I am not really technical in this domain, but why is everything text-to-X?
Wouldn't it be possible to draw a rough sketch of a terrain, drop a picture of the character, draw a 3D spline for the walk path, while having a traditional keyframe style editor, and give certain points some keyframe actions (like character A turns on his flashlight at frame 60) - in short, something that allows minute creative control just like current tools do?
Dataset.
To train these models you need inputs and expected output. For text-image pairs there exists vast amounts of data (in the billions).

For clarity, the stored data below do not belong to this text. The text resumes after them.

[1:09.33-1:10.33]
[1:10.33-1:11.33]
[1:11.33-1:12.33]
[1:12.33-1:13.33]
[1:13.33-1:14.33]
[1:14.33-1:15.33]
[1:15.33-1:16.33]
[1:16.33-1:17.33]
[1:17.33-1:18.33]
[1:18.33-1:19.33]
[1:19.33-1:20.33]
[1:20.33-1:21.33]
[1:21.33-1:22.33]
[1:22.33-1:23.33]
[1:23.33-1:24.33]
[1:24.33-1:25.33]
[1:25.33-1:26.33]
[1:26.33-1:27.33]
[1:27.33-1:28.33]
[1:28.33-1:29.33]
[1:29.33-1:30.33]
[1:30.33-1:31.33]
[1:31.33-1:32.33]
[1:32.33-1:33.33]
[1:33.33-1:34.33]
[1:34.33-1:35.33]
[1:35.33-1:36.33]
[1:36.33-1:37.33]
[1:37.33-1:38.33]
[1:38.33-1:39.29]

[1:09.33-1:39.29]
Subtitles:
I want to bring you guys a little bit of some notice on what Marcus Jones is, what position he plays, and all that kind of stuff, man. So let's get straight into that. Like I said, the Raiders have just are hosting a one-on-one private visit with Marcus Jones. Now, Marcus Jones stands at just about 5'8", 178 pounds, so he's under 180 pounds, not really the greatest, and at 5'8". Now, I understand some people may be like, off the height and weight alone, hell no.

The models are trained on text + noise to output a denoised image.
The dataset of sketch-image pairs are significantly smaller, but you can finetune an already trained text->image model using the smaller dataset by replacing the noise with a sketch, or anything else really, but the quality of the output of the finetuned model will highly depend on the base text->image model. You only need several thousand samples to create a decent (but not excellent) finetune.
You can even do it without finetuning the base model and training a separate network that applies on top of base text->image model weights, this allows you to have a model that essentially can wear many hats and do all kinds of image transformations without affecting the performance of the base model. These are called controlnets and are popular with the stable diffusion family of models, but the general technique can be applied to almost any model.
These datasets would definitely have a lot of Text => Sketch pairs as well. I wonder if its possible to extrapolate from Text => Sketch and Text => Image pairs to improve Sketch => Image capabilities. The models must be doing some notion of it already.
Everything is text-to-X because it's less friction and therefore more fun. It's more a marketing thing.
There are many workflows for using generative AI to adhere to specific functional requirements (the entire ComfyUI ecosystem, which includes tools such as LoRAs/ControlNet/InstantID for persistence) and there are many startups which abstract out generative AI pipelines for specific use cases. Those aren't fun, though.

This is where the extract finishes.